Reproduce all entries precisely as they are written.

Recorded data
——————————

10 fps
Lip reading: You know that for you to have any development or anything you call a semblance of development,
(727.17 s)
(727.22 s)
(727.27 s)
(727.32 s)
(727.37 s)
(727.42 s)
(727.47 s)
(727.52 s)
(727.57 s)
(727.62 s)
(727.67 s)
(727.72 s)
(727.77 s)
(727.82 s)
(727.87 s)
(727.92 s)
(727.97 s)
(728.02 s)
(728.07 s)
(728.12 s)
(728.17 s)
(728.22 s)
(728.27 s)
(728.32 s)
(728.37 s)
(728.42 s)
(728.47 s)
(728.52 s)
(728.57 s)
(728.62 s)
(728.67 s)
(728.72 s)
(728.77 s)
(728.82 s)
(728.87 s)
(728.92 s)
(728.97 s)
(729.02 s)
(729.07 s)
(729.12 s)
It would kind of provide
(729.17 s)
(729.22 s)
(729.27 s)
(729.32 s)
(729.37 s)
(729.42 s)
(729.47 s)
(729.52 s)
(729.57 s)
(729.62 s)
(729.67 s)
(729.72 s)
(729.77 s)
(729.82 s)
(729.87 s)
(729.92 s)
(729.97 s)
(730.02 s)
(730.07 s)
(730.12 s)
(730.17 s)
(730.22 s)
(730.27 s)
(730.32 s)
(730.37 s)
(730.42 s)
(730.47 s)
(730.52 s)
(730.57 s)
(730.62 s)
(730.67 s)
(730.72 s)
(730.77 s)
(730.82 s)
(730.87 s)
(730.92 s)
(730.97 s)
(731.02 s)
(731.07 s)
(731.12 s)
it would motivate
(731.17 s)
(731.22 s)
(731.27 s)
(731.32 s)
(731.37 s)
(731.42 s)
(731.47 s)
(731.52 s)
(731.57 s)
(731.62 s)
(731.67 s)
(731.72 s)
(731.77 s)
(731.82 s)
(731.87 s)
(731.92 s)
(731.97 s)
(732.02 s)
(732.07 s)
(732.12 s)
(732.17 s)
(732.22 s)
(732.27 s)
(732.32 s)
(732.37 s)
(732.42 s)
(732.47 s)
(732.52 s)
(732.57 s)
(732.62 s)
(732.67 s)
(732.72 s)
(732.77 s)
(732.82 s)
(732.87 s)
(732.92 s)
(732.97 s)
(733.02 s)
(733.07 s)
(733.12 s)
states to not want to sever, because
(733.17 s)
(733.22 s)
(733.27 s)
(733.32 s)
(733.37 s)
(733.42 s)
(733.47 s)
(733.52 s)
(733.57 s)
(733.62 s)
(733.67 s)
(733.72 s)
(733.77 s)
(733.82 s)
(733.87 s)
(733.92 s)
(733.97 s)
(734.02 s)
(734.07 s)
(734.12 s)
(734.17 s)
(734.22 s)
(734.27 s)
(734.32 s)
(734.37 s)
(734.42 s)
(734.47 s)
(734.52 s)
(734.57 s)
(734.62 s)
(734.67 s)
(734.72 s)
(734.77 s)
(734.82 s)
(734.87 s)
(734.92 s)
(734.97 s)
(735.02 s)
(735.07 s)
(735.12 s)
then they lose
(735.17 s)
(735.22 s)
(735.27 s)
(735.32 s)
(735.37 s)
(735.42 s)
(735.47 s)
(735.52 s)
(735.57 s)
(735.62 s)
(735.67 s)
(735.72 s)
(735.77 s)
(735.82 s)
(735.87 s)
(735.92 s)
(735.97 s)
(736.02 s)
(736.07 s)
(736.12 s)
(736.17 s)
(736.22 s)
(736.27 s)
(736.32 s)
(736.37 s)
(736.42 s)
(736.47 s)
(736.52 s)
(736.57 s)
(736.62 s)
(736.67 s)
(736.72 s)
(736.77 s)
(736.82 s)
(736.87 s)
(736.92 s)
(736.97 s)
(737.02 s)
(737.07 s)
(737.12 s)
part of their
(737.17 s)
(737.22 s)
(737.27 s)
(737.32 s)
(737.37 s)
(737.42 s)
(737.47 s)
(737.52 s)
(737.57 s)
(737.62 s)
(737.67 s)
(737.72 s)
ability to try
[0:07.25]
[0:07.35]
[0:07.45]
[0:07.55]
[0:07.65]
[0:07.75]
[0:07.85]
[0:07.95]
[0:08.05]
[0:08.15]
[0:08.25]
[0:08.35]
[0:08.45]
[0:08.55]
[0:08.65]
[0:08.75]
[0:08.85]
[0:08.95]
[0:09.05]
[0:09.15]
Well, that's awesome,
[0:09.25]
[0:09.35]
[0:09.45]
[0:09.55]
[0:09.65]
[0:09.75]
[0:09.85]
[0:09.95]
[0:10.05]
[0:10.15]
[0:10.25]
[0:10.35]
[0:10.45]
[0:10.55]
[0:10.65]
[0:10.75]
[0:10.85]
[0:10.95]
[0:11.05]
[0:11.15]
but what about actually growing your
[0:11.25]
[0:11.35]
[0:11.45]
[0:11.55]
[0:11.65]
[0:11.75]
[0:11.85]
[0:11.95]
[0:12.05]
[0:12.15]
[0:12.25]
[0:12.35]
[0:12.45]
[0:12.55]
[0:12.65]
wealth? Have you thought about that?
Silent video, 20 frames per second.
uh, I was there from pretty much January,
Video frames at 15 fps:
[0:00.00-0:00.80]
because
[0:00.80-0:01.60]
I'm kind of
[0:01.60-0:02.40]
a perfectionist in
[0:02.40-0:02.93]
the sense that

——————————

* YOUR RESPONSE:
10 fps
Lip reading: You know that for you to have any development or anything you call a semblance of development,
(727.17 s)
(727.22 s)
(727.27 s)
(727.32 s)
(727.37 s)
(727.42 s)
(727.47 s)
(727.52 s)
(727.57 s)
(727.62 s)
(727.67 s)
(727.72 s)
(727.77 s)
(727.82 s)
(727.87 s)
(727.92 s)
(727.97 s)
(728.02 s)
(728.07 s)
(728.12 s)
(728.17 s)
(728.22 s)
(728.27 s)
(728.32 s)
(728.37 s)
(728.42 s)
(728.47 s)
(728.52 s)
(728.57 s)
(728.62 s)
(728.67 s)
(728.72 s)
(728.77 s)
(728.82 s)
(728.87 s)
(728.92 s)
(728.97 s)
(729.02 s)
(729.07 s)
(729.12 s)
It would kind of provide
(729.17 s)
(729.22 s)
(729.27 s)
(729.32 s)
(729.37 s)
(729.42 s)
(729.47 s)
(729.52 s)
(729.57 s)
(729.62 s)
(729.67 s)
(729.72 s)
(729.77 s)
(729.82 s)
(729.87 s)
(729.92 s)
(729.97 s)
(730.02 s)
(730.07 s)
(730.12 s)
(730.17 s)
(730.22 s)
(730.27 s)
(730.32 s)
(730.37 s)
(730.42 s)
(730.47 s)
(730.52 s)
(730.57 s)
(730.62 s)
(730.67 s)
(730.72 s)
(730.77 s)
(730.82 s)
(730.87 s)
(730.92 s)
(730.97 s)
(731.02 s)
(731.07 s)
(731.12 s)
it would motivate
(731.17 s)
(731.22 s)
(731.27 s)
(731.32 s)
(731.37 s)
(731.42 s)
(731.47 s)
(731.52 s)
(731.57 s)
(731.62 s)
(731.67 s)
(731.72 s)
(731.77 s)
(731.82 s)
(731.87 s)
(731.92 s)
(731.97 s)
(732.02 s)
(732.07 s)
(732.12 s)
(732.17 s)
(732.22 s)
(732.27 s)
(732.32 s)
(732.37 s)
(732.42 s)
(732.47 s)
(732.52 s)
(732.57 s)
(732.62 s)
(732.67 s)
(732.72 s)
(732.77 s)
(732.82 s)
(732.87 s)
(732.92 s)
(732.97 s)
(733.02 s)
(733.07 s)
(733.12 s)
states to not want to sever, because
(733.17 s)
(733.22 s)
(733.27 s)
(733.32 s)
(733.37 s)
(733.42 s)
(733.47 s)
(733.52 s)
(733.57 s)
(733.62 s)
(733.67 s)
(733.72 s)
(733.77 s)
(733.82 s)
(733.87 s)
(733.92 s)
(733.97 s)
(734.02 s)
(734.07 s)
(734.12 s)
(734.17 s)
(734.22 s)
(734.27 s)
(734.32 s)
(734.37 s)
(734.42 s)
(734.47 s)
(734.52 s)
(734.57 s)
(734.62 s)
(734.67 s)
(734.72 s)
(734.77 s)
(734.82 s)
(734.87 s)
(734.92 s)
(734.97 s)
(735.02 s)
(735.07 s)
(735.12 s)
then they lose
(735.17 s)
(735.22 s)
(735.27 s)
(735.32 s)
(735.37 s)
(735.42 s)
(735.47 s)
(735.52 s)
(735.57 s)
(735.62 s)
(735.67 s)
(735.72 s)
(735.77 s)
(735.82 s)
(735.87 s)
(735.92 s)
(735.97 s)
(736.02 s)
(736.07 s)
(736.12 s)
(736.17 s)
(736.22 s)
(736.27 s)
(736.32 s)
(736.37 s)
(736.42 s)
(736.47 s)
(736.52 s)
(736.57 s)
(736.62 s)
(736.67 s)
(736.72 s)
(736.77 s)
(736.82 s)
(736.87 s)
(736.92 s)
(736.97 s)
(737.02 s)
(737.07 s)
(737.12 s)
part of their
(737.17 s)
(737.22 s)
(737.27 s)
(737.32 s)
(737.37 s)
(737.42 s)
(737.47 s)
(737.52 s)
(737.57 s)
(737.62 s)
(737.67 s)
(737.72 s)
ability to try
[0:07.25]
[0:07.35]
[0:07.45]
[0:07.55]
[0:07.65]
[0:07.75]
[0:07.85]
[0:07.95]
[0:08.05]
[0:08.15]
[0:08.25]
[0:08.35]
[0:08.45]
[0:08.55]
[0:08.65]
[0:08.75]
[0:08.85]
[0:08.95]
[0:09.05]
[0:09.15]
Well, that's awesome,
[0:09.25]
[0:09.35]
[0:09.45]
[0:09.55]
[0:09.65]
[0:09.75]
[0:09.85]
[0:09.95]
[0:10.05]
[0:10.15]
[0:10.25]
[0:10.35]
[0:10.45]
[0:10.55]
[0:10.65]
[0:10.75]
[0:10.85]
[0:10.95]
[0:11.05]
[0:11.15]
but what about actually growing your
[0:11.25]
[0:11.35]
[0:11.45]
[0:11.55]
[0:11.65]
[0:11.75]
[0:11.85]
[0:11.95]
[0:12.05]
[0:12.15]
[0:12.25]
[0:12.35]
[0:12.45]
[0:12.55]
[0:12.65]
wealth? Have you thought about that?
Silent video, 20 frames per second.
uh, I was there from pretty much January,
Video frames at 15 fps:
[0:00.00-0:00.80]
because
[0:00.80-0:01.60]
I'm kind of
[0:01.60-0:02.40]
a perfectionist in
[0:02.40-0:02.93]
the sense that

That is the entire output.